Experiments show that FLAME enhances factuality while maintaining the helpfulness of the AI assistant. Unlike prior work (e.g., Tian et al. 2023), which focuses on specific target tasks, this paper's approach applies factual alignment to diverse and general instruction-following tasks.
The discussion with the authors mainly addressed clarity issues and the addition of supplemental results. Two reviewers expressed concerns about the lack of comparison with a baseline, such as Tian et al. 2023. However, a direct comparison is challenging because the paper’s approach is more general and applies to the overall alignment process rather than a specific target task. Nevertheless, the authors provided an ablation study that differentiates the contributions of Tian et al. from those of the current paper (row 3 vs. 4 in Table 3), highlighting the benefits of the paper’s approach.

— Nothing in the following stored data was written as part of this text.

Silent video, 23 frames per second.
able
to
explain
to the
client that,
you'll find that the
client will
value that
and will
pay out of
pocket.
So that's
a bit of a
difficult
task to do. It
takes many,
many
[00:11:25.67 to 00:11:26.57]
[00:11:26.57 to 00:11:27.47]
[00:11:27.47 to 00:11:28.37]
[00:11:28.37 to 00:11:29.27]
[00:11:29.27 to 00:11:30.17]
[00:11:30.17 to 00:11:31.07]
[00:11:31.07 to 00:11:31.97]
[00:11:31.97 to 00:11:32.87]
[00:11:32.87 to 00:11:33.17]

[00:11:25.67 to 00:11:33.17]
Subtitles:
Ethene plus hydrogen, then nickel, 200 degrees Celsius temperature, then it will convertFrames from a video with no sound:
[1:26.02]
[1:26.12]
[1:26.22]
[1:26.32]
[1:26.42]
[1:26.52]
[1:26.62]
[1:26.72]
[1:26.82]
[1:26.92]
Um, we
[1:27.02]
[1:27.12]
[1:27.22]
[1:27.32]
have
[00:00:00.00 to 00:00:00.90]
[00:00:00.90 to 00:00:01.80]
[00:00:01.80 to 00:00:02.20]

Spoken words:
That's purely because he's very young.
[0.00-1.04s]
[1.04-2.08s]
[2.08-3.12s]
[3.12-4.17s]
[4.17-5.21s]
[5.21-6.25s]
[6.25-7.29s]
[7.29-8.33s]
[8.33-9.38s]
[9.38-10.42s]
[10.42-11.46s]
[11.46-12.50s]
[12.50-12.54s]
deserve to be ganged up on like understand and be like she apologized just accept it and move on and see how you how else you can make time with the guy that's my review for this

Most reviewers were ultimately positive about the submission, though they suggested strengthening the work with a more substantial human evaluation. The agreed-upon changes, such as expanding the related work section, will need to be included in the camera-ready version of the paper.
Overall, I agree with the reviewers and recognize the strengths of the paper. While the method presented may seem relatively straightforward, it is well-motivated and effective. The paper also offers valuable analyses and ablations that provide insights into data selection for LLM alignment training. Consequently, it represents a meaningful contribution to the field on the important topic of reducing hallucinations.